WHAT TO DO: Would you please copy the part of the material below that opens with the line containing "[20:40.53-20:41.53]" and closes with the line containing "Transcript: 22 minutes"? Copy it exactly, and only it.

MATERIAL FOR THIS TASK:
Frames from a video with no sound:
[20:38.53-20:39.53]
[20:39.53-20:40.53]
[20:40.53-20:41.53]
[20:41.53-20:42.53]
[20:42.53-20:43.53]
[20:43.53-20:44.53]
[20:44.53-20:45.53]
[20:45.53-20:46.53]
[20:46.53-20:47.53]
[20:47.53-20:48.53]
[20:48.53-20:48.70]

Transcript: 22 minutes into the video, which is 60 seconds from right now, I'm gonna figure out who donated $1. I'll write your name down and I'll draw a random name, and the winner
...
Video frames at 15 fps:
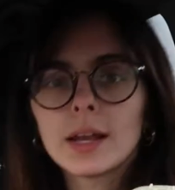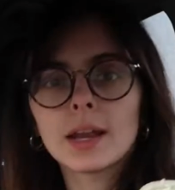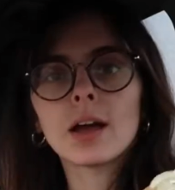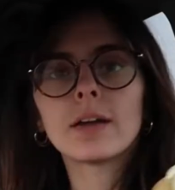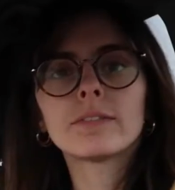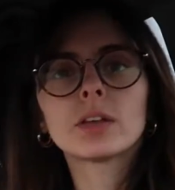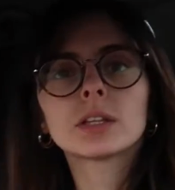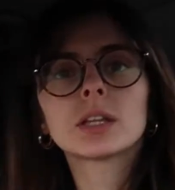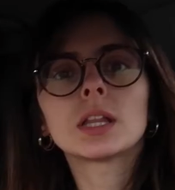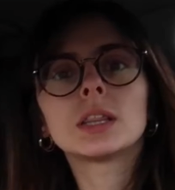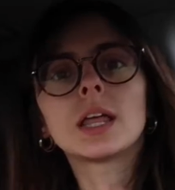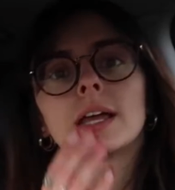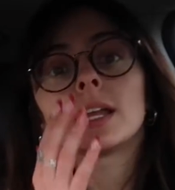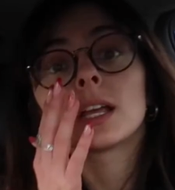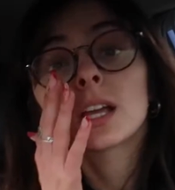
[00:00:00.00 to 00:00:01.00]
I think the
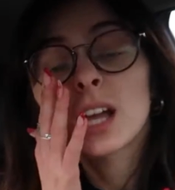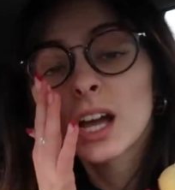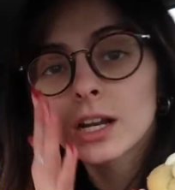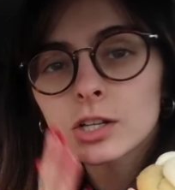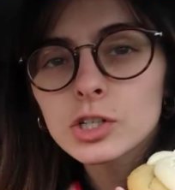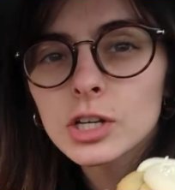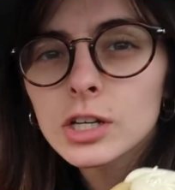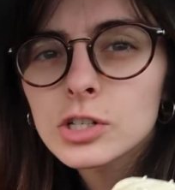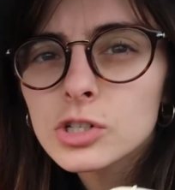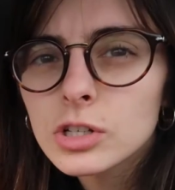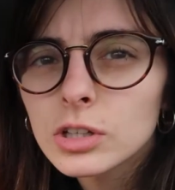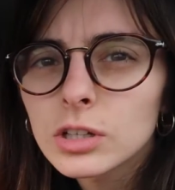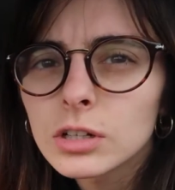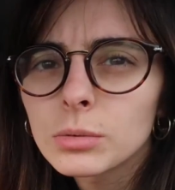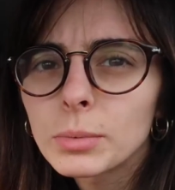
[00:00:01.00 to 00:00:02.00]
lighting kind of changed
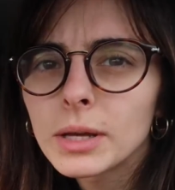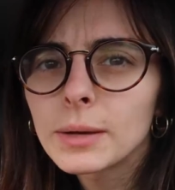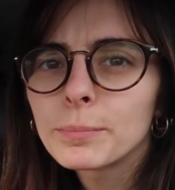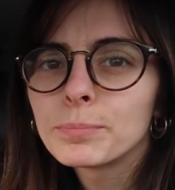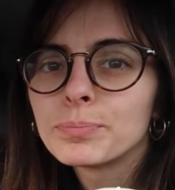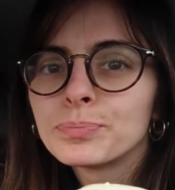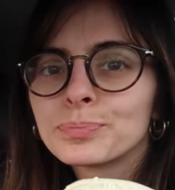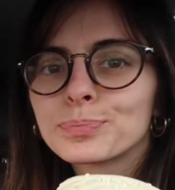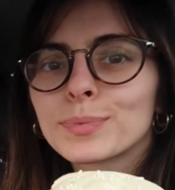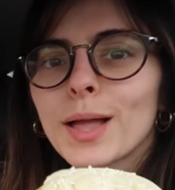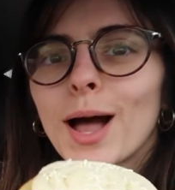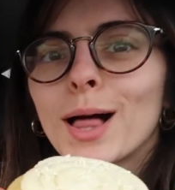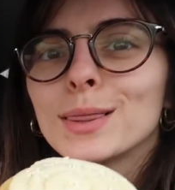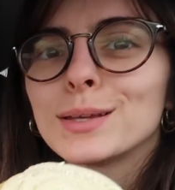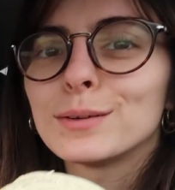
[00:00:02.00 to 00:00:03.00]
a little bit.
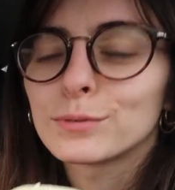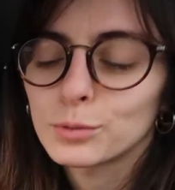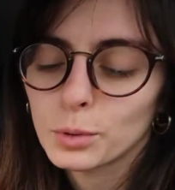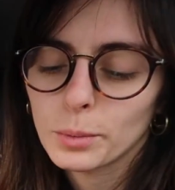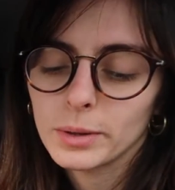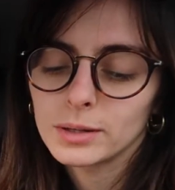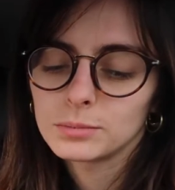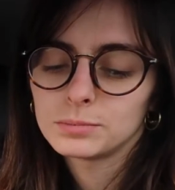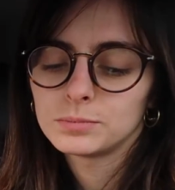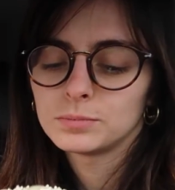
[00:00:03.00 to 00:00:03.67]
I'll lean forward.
--
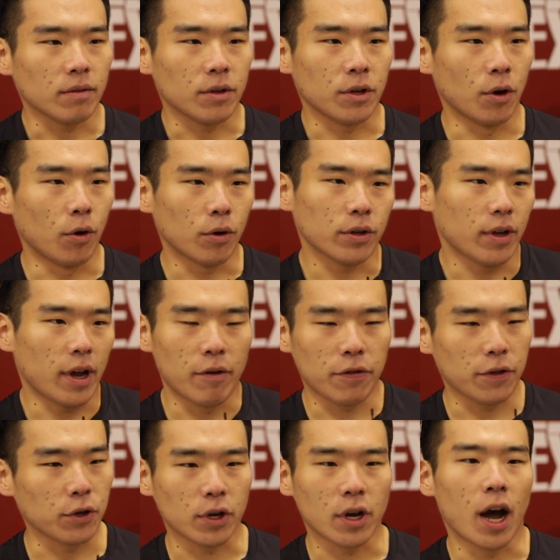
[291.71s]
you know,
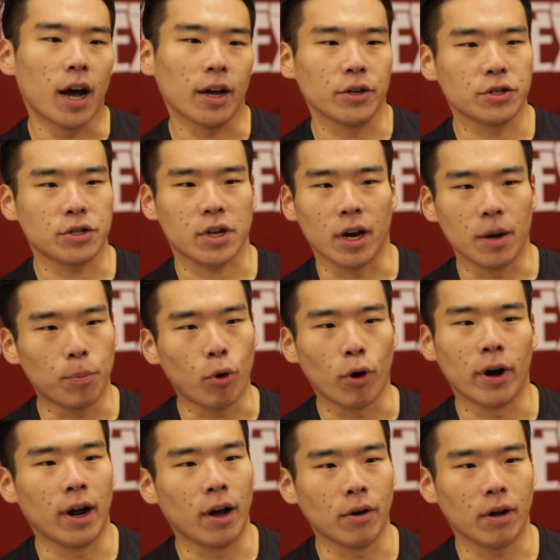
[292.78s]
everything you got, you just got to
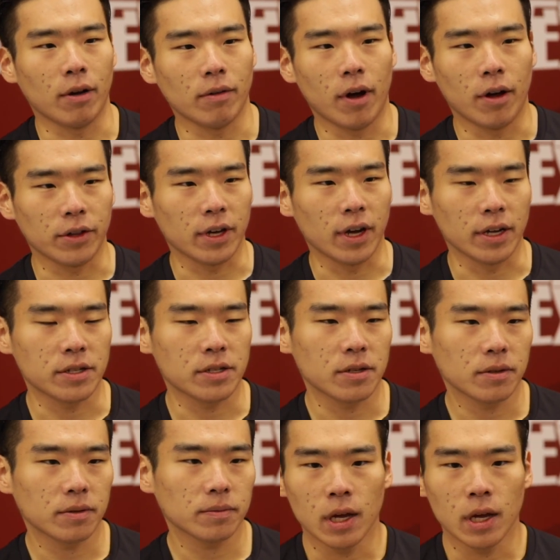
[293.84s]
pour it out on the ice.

TASK ANSWER:
[20:40.53-20:41.53]
[20:41.53-20:42.53]
[20:42.53-20:43.53]
[20:43.53-20:44.53]
[20:44.53-20:45.53]
[20:45.53-20:46.53]
[20:46.53-20:47.53]
[20:47.53-20:48.53]
[20:48.53-20:48.70]

Transcript: 22 minutes into the video, which is 60 seconds from right now, I'm gonna figure out who donated $1. I'll write your name down and I'll draw a random name, and the winner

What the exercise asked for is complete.